*** Data for this exercise Section Begins ***

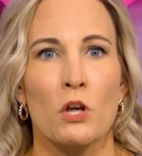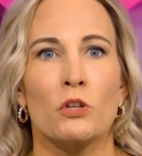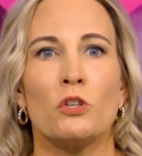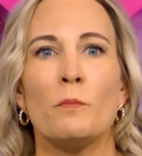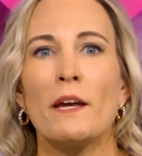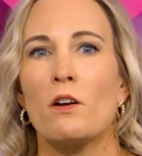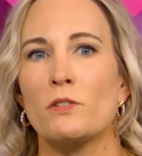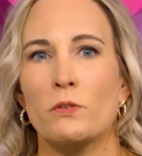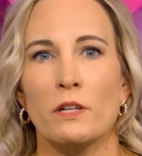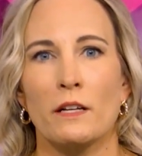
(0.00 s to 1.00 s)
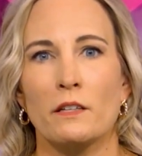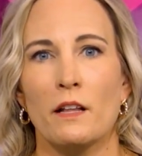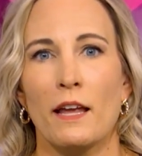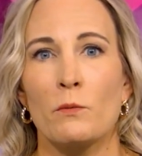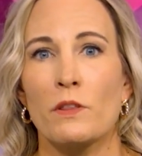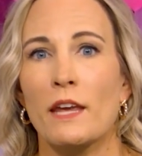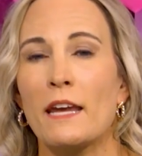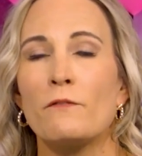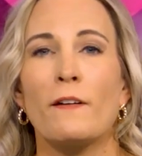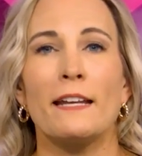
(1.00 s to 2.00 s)
You may also connect the client with a
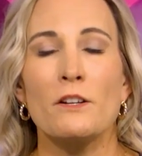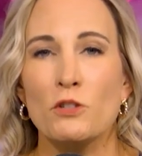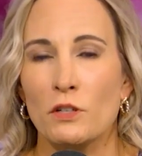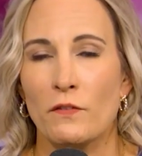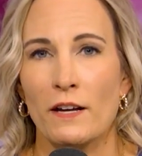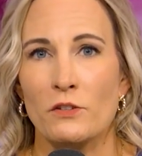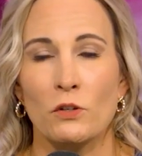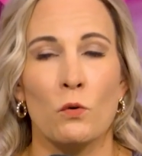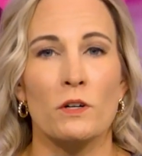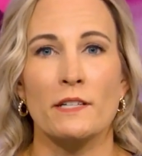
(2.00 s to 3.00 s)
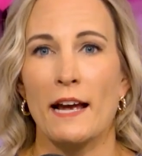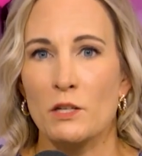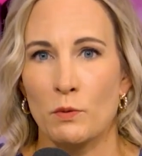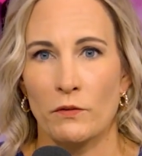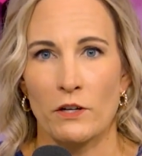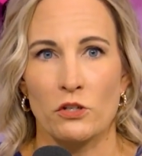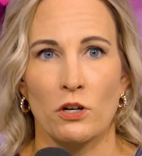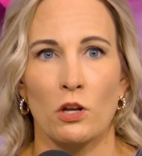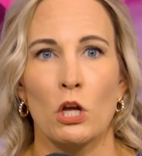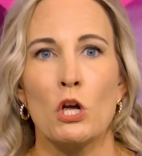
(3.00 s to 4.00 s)
financial advisor or tax
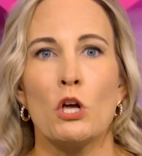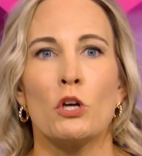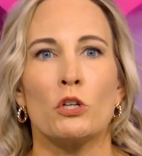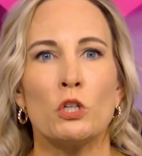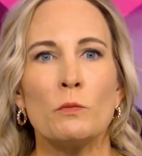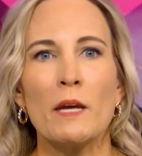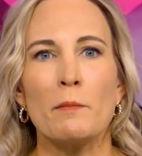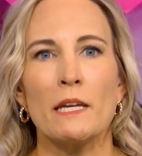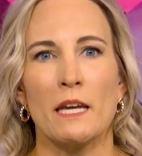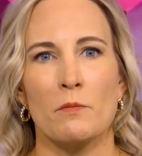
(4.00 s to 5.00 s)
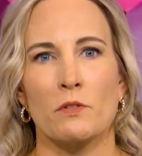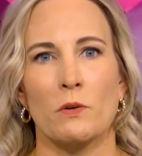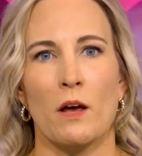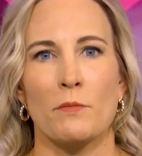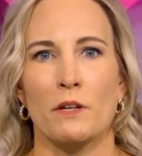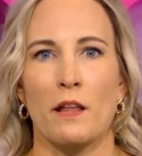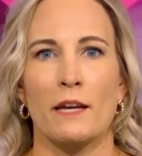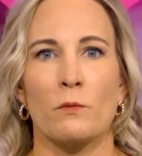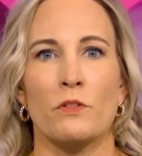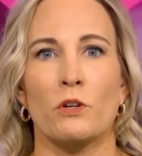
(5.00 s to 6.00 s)
professional. You may be able to help the
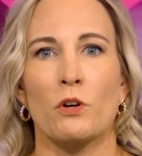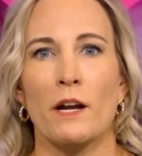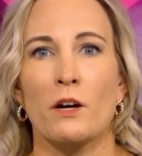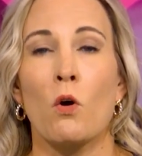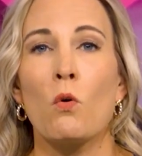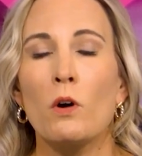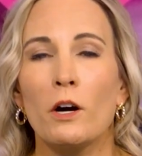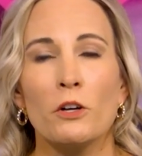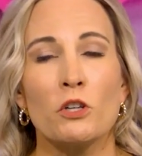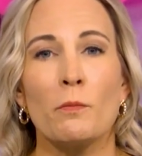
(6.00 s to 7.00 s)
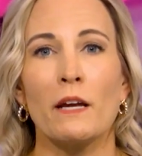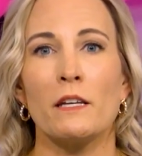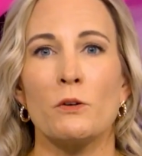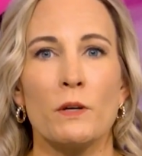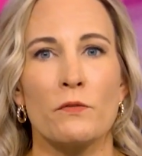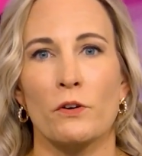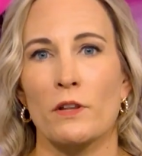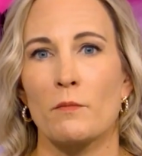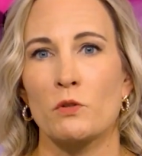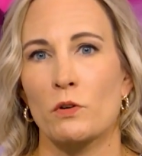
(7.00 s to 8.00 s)
client with their credit, or you might need to refer
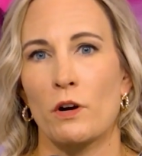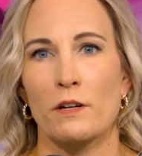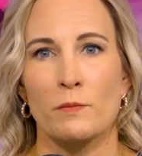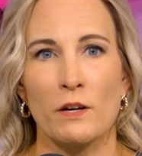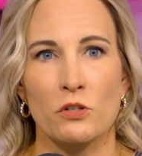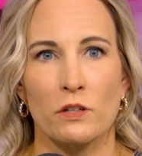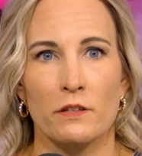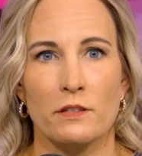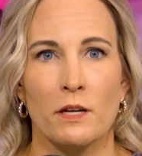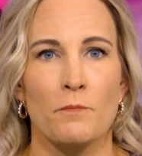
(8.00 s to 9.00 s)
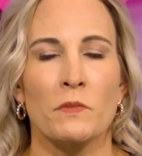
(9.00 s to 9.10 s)
them to a credit specialist.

*** Data for this exercise Section Ends ***

▶ _Task description_
Repeat verbatim the lines from the one with "(3.00 s to 4.00 s)" through the end of the listing above. Include both ends, add nothing, and exclude the pictures.

▶ _Answer_
(3.00 s to 4.00 s)
financial advisor or tax
(4.00 s to 5.00 s)
(5.00 s to 6.00 s)
professional. You may be able to help the
(6.00 s to 7.00 s)
(7.00 s to 8.00 s)
client with their credit, or you might need to refer
(8.00 s to 9.00 s)
(9.00 s to 9.10 s)
them to a credit specialist.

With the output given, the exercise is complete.